Japan Geoscience Union Meeting 2022

Presentation information

[J] Oral

H (Human Geosciences ) » H-TT Technology & Techniques

[H-TT19] Environmental Remote Sensing

Wed. May 25, 2022 9:00 AM - 10:30 AM 202 (International Conference Hall, Makuhari Messe)

convener:Naoko Saitoh(Center for Environmental Remote Sensing), convener:Hitoshi Irie(Center for Environmental Remote Sensing, Chiba University), Hiroto Shimazaki(National Institute of Technology, Kisarazu College), convener:Teppei Ishiuchi(Miyagi University), Chairperson:Hitoshi Irie(Center for Environmental Remote Sensing, Chiba University)

9:30 AM - 9:45 AM

[HTT19-03] Vegetation indices to express growth heterogeneity in the coastal artificial forest of Japanese black pine on planting bases

*Takuto Kajiwara1, Masayuki Kawahigashi1, Kenji Ono2, Eiji Kodani2 (1.Tokyo Metropolitan University, 2.Forestry and Forest Products Research Institute)


Keywords:satellite image, vegetation index, tree planting, embankment materials

The coastal forest of the Japanese black pine in the Sendai Plain was severely damaged by the tsunami caused by the Tohoku-Pacific Ocean Earthquake on March 11, 2011. Reduction in tsunami wave force, the Forestry Agency developed a planting base to manage well growth of planting trees using soil materials brought from the hills of the Sendai Plain. However, poor growth of black pines which has been planted were observed even after several years since their planting. Previous studies have pointed out compaction of the planting base for vertical extension of roots and poor ventilation and drainage as causes of poor growth. However, the growth conditions of the planted Japanese black pine have never been evaluated from the viewpoint of the planting bases. Therefore, it is essential to develop a method to evaluate growth of black pines with high accuracy.

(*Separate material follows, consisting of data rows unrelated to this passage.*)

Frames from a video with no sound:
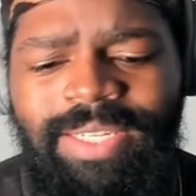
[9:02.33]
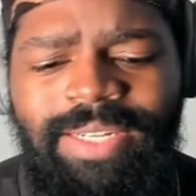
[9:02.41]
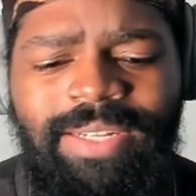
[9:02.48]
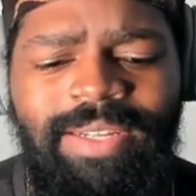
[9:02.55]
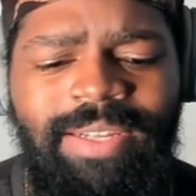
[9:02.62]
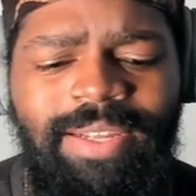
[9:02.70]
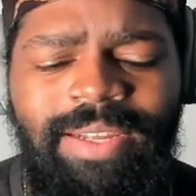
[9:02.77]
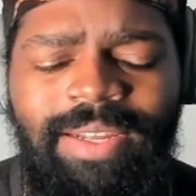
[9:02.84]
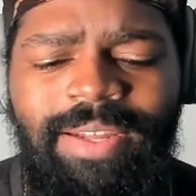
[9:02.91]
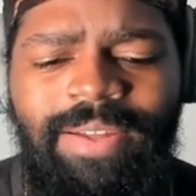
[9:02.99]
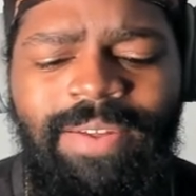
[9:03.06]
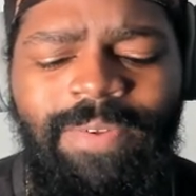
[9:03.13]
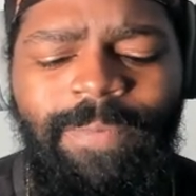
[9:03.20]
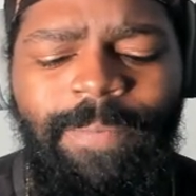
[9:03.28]
and
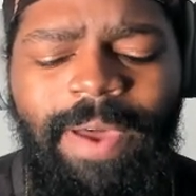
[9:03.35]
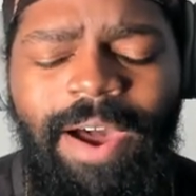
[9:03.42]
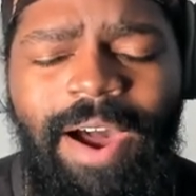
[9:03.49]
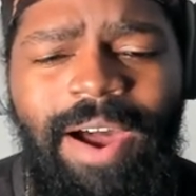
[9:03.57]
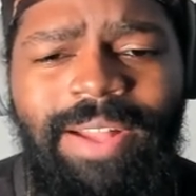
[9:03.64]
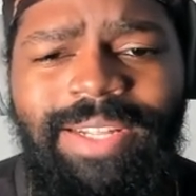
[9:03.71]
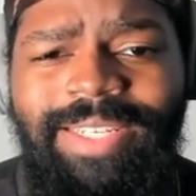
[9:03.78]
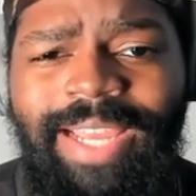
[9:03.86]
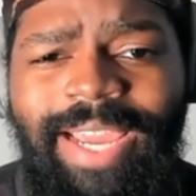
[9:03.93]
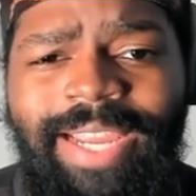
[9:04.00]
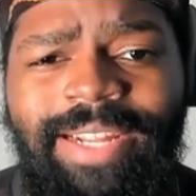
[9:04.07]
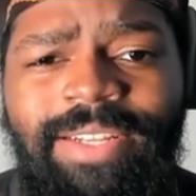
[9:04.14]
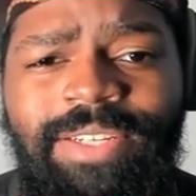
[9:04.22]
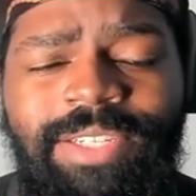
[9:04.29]
all this
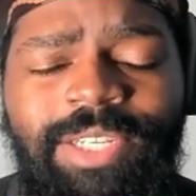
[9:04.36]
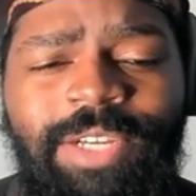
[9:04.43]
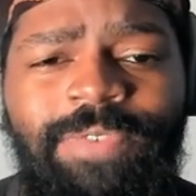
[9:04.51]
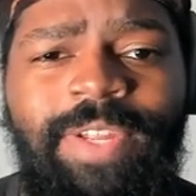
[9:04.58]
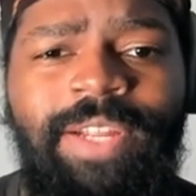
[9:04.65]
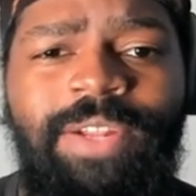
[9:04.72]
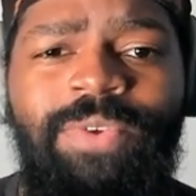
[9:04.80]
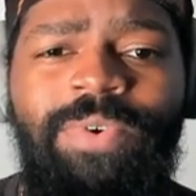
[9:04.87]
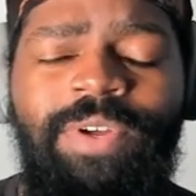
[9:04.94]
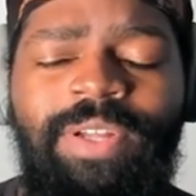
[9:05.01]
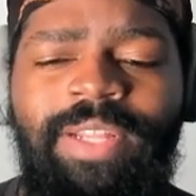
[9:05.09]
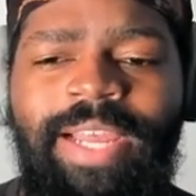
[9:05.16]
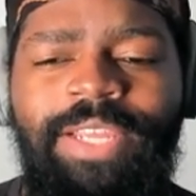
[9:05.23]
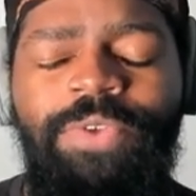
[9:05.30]
hating and stuff they're
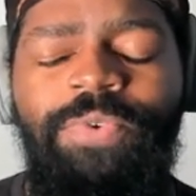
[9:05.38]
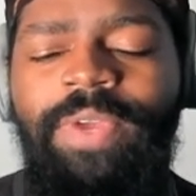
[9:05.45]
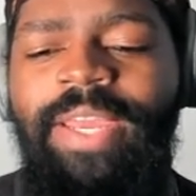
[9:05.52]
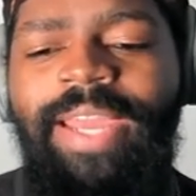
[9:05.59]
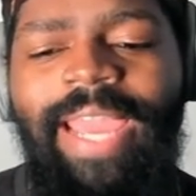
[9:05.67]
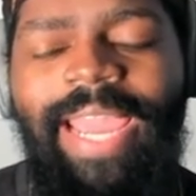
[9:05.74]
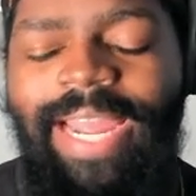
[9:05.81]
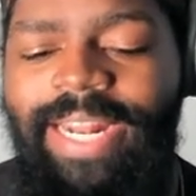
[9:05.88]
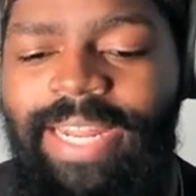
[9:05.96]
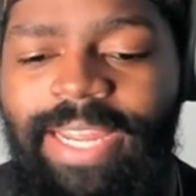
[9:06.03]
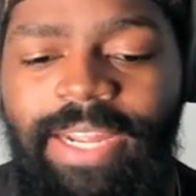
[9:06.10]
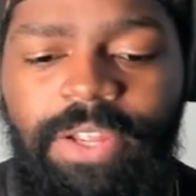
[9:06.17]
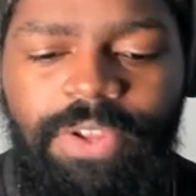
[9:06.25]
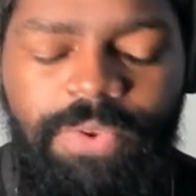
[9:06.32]
doing. Like you, and
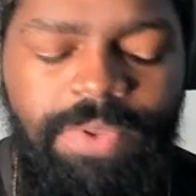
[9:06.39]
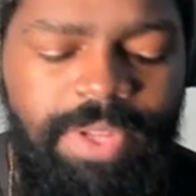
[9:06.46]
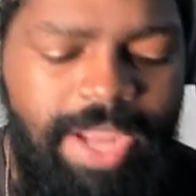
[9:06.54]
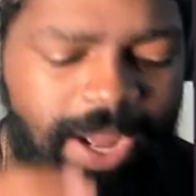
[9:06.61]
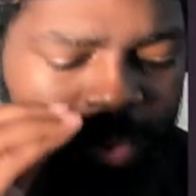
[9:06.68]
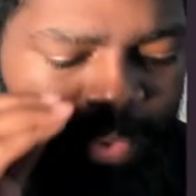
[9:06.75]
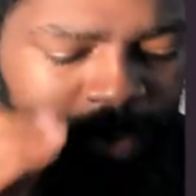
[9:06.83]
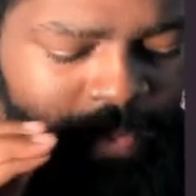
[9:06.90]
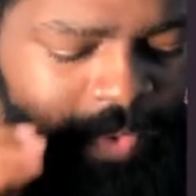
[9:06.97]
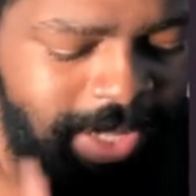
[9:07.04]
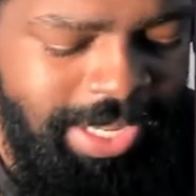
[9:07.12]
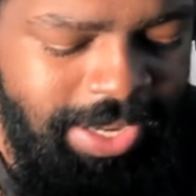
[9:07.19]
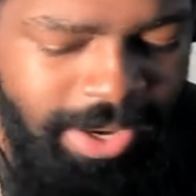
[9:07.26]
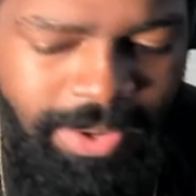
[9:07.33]
then you y'all know what
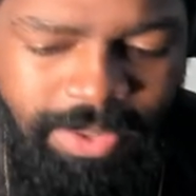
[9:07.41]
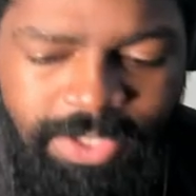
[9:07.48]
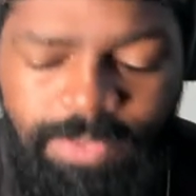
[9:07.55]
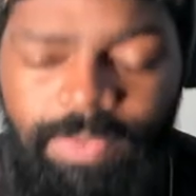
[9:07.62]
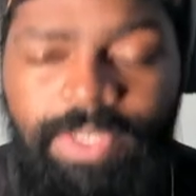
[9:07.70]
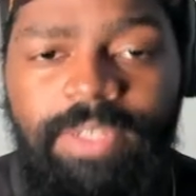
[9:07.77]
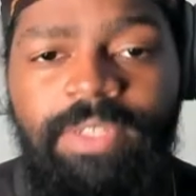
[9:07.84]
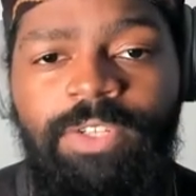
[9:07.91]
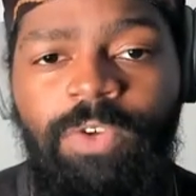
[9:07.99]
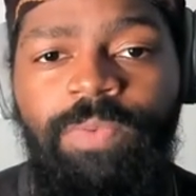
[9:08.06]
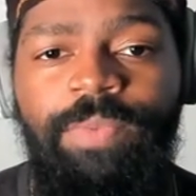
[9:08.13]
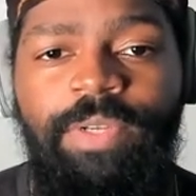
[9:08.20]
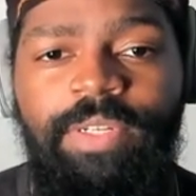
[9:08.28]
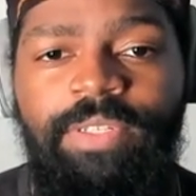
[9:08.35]
really irks me
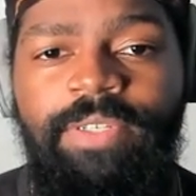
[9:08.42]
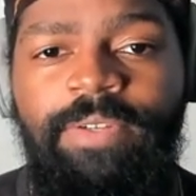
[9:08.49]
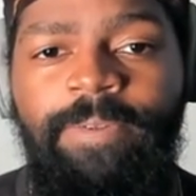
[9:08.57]
so much.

Remote sensing technologies, which can quickly and simultaneously capture spatial images with spectral information covering a wide area, are powerful to evaluate the growth status of planted black pine trees.
In this study, we surveyed 16 plots with different planting years in the coastal forest of Natori City, Miyagi Prefecture, which is one of the target areas of the coastal forest restoration and rehabilitation project. Two multispectral images with different resolutions were applied to obtain NDVI (Normalized Difference Vegetation Index), NDVIre (red-edge Normalized Difference Vegetation Index), and EVI (Enhanced Vegetation Index) followed by calculation to determine the vegetation indices suitable for monitoring the growth of Japanese black pine over a wide area and for each planted tree in the study area.

First, the vegetation indices were calculated and mapped on QGIS3.16.7 using the satellite image of Sentinel-2 taken on June 28, 2021 covering the entire replanted area in the coastal forest of Natori City, Miyagi Prefecture. Then, kernel density estimation was also performed using the calculated values to understand the variation in each vegetation index in the examined plot. In the kernel density distribution, NDVI and EVI showed a similar shape of distribution, but EVI had a larger variance than that of NDVI, indicating relatively high differentiation of vegetation growth by EVI. NDVI showed saturation of values at the points with high canopy cover, while EVI showed no saturation at the same area. NDVIre showed a different distribution with less variances from that of NDVI and EVI. Considering aerosol influences on the satellite imagery, NDVIre of the satellite imagery light scattering by aerosols to reflectance would affect the low response of NDVIre.

Next, we set up five quadrates in the planting plot 2, 11, and 14 in the coastal forest in Natori City, Miyagi Prefecture, and calculated each vegetation index using high-resolution multispectral images taken by a MicaSense multispectral camera RedEdge-M (Cybernetics Corporation) from June 24 to June 25, 2021.
Although NDVI saturated in the area covered with well-grown canopy, the indices of NDVIre showed wide range of values with smaller deviations. In addition, distribution of NDVIre in the target plot represented the forest floor vegetation better than the spatial map using other indices. This is the special advantage of NDVIre using spectral bands relating to high detection potential for vitality of plants in their growing periods. Since EVI has been developed as an index calculated using spectral data of an satellite image by removal of negative effects by aerosol scattering, the calculated EVI using the multi-spectral camera from a low altitude was insufficient even with lower variances. Therefore, multispectral images taken at low altitudes makes the index underestimation.

As a result by comparison between three spectral indices of NDVI, NDVIre, and EVI using multispectral images with different resolutions, there are advantages on EVI when vegetation is expressed using satellite images. On the other hand, multispectral camera images can provide vegetation distribution well by NDVIre, especially for capturing actual growth of Japanese black pine. In the future, we will conduct a field survey to confirm the distribution of vegetation indices and find any controlling factors for low growth rate of planted black pines.